Wednesday, July 15, 2009

"Hu's on First!?" Semantics and the Sotomayor Hearings

To help us identify all the players, at least one internet service has provided a seating chart for the Senate Judiciary Committee's hearings to consider the president's nomination of 2nd Circuit Court of Appeals Judge Sonia Sotomayor to the Supreme Court of the United States, where she would replace retiring Justice David Souter.  The seating chart reminds one of the defensive lineup graphics the networks regularly use in the top and bottom halves of the first inning of a baseball game, showing who plays where in the field.  Since it generally precedes the throwing of the first pitch, such a graphic does not show Hu's on first, since nobody has reached the bases yet.

The comparison--and the reference to a silly comic routine--seem apt for a number of reasons, not least the wheedling over the demise of white male prerogatives unleashed by the Republicans this week, particularly by their two most visible participants, Sen. Jeff Sessions of Alabama and Sen. Lindsay Graham of South Carolina.  Graham as much as admitted his role in a losing cause, and seemed not to rule out switching uniforms to join the winning side, citing shrewdly the consequences of elections.  Translation:  he knows that he's not Hu, and certainly is not on first.

The "Hu's on first!?" gag, of course, pivots on both the unfamiliarity of a Chinese name seventy-five years ago or so, and its homonymity with the English word "who." Hence the exclamation point followed by a question mark.  The statement becomes a question if one mistakes a foreign name for an English pronoun.

"Hu's on first!?" comes to mind because Graham and Sessions both fail to see the upside-down, Alice-in-Wonderland quality of their complaints against Judge Sotomayor.  Jeff Sessions lost a nomination to a federal judgeship because of comments he made suggesting bias in favor of the Ku Klux Klan and hostile to the NAACP.  He can't see that Sotomayor's remarks about her Latina wisdom do not amount to the same egregious, racist error he made, but rather speak to the benefits of diversity.  Hu's about to make it to first, and he's steamed.       

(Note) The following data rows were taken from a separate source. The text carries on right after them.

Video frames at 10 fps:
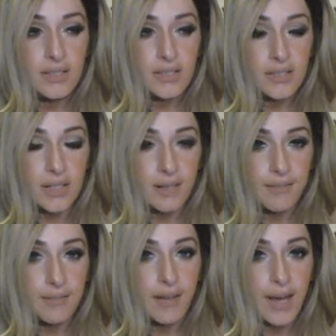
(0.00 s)
Steve
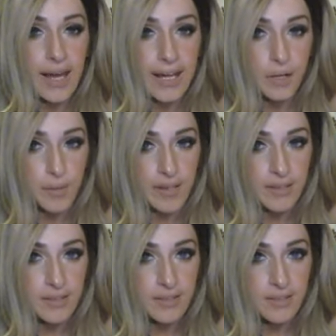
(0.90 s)
Haberman,
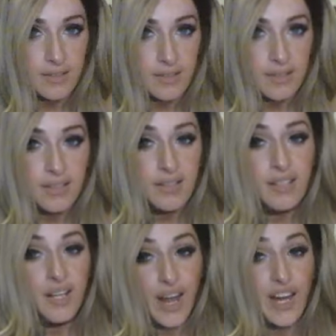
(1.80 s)

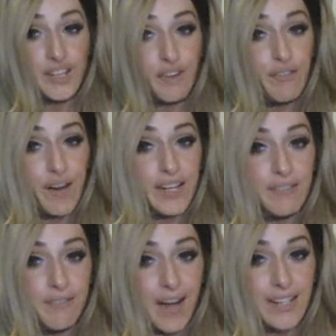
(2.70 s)
and you'll fucking
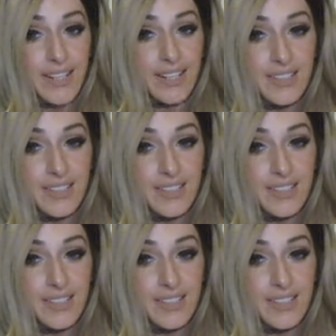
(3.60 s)
find it.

Likewise the ostensibly more likeable Graham.  He tried to turn the tables on Sotomayor's "wise Latina" observation by suggesting that had he made a remark about the superior wisdom of white men, it would have destroyed his political career.  He enjoined her with barely concealed frustration to exercise greater care in her public speaking.  He misses two points (at least).  First, as a Supreme Court Justice Sotomayor would--will--become immune to the discipline of the electoral process.  That does not mean she can shoot her mouth, as these hearings will have indelibly reminded her.  It simply means that Graham as a politician plays a different role than Sotomayor as a putative Supreme Court Justice.

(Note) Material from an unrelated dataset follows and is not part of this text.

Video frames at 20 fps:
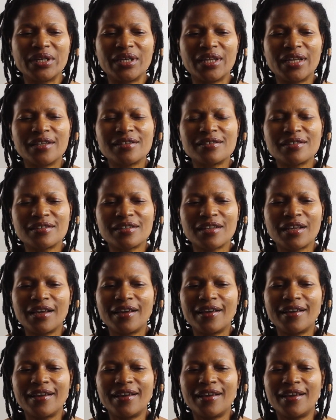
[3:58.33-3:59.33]
it is,
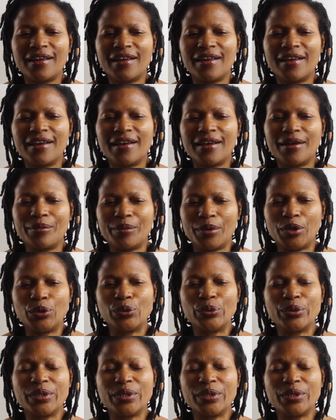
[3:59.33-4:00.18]
when you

More important, Sotomayor felt the need to say what she did precisely because white males such as Graham have said precisely what Graham admits--grudgingly?--he cannot any longer say, and said it for too long, in public, anyway.  Enough hatred of the ethnic "other" remains in states like Sessions' Alabama and Graham's South Carolina (we could include, of course, Kyl's Arizona, Hatch's Utah, and so on) that we need not imagine too hard what gets said in private.  As for Graham, he got picked off first, it's Hu's chance to run the bases, and he wants to do everything he can to hobble her.  As though her broken ankle doesn't hobble her sufficiently.

I hope using one of the sillier gags from the history of American comedy as a key for unlocking the inanity of the attack on Sotomayor from the Republicans has served a purpose.  As Sen. Klobuchar, Sen. Feingold, and Sen. Franken spoke in detail to her record as a judge on a range of issues, the Republicans directed the vast majority of their attention to a reverse discrimination suit filed by a firefighter who had already won a discrimination case on disability grounds, and one statement made in a speech to law students.  "Hu's on first!?"  Damned right she is, and the sooner the Republicans accept the changing demographics of our society, the sooner we'll have Supreme Court nomination hearings that don't send one party, at least, back to the dugout with mud on their faces and their uniforms in tatters. 

1 comment:

  1. What a unique presentation of what can be often such a tedious process. The characters change ( a bit) but some of the same ole same ole forces seem so close at hand. I wonder after reading your piece what is worse, bigotry or partisanship. I know it is bigotry and I feel so frustrated by how our legislators tow the company line, both right and left of center.

    In my coursework, I often get frustrated by our discussion when people speak without any regard to where we are in the conversation. I don't think we listen to one another deeply. I see the same of Capitol Hill. Is it too much to ask for hearings to be events where members truly hear one another and the woman who will hopefully be our next Supreme Court Justice?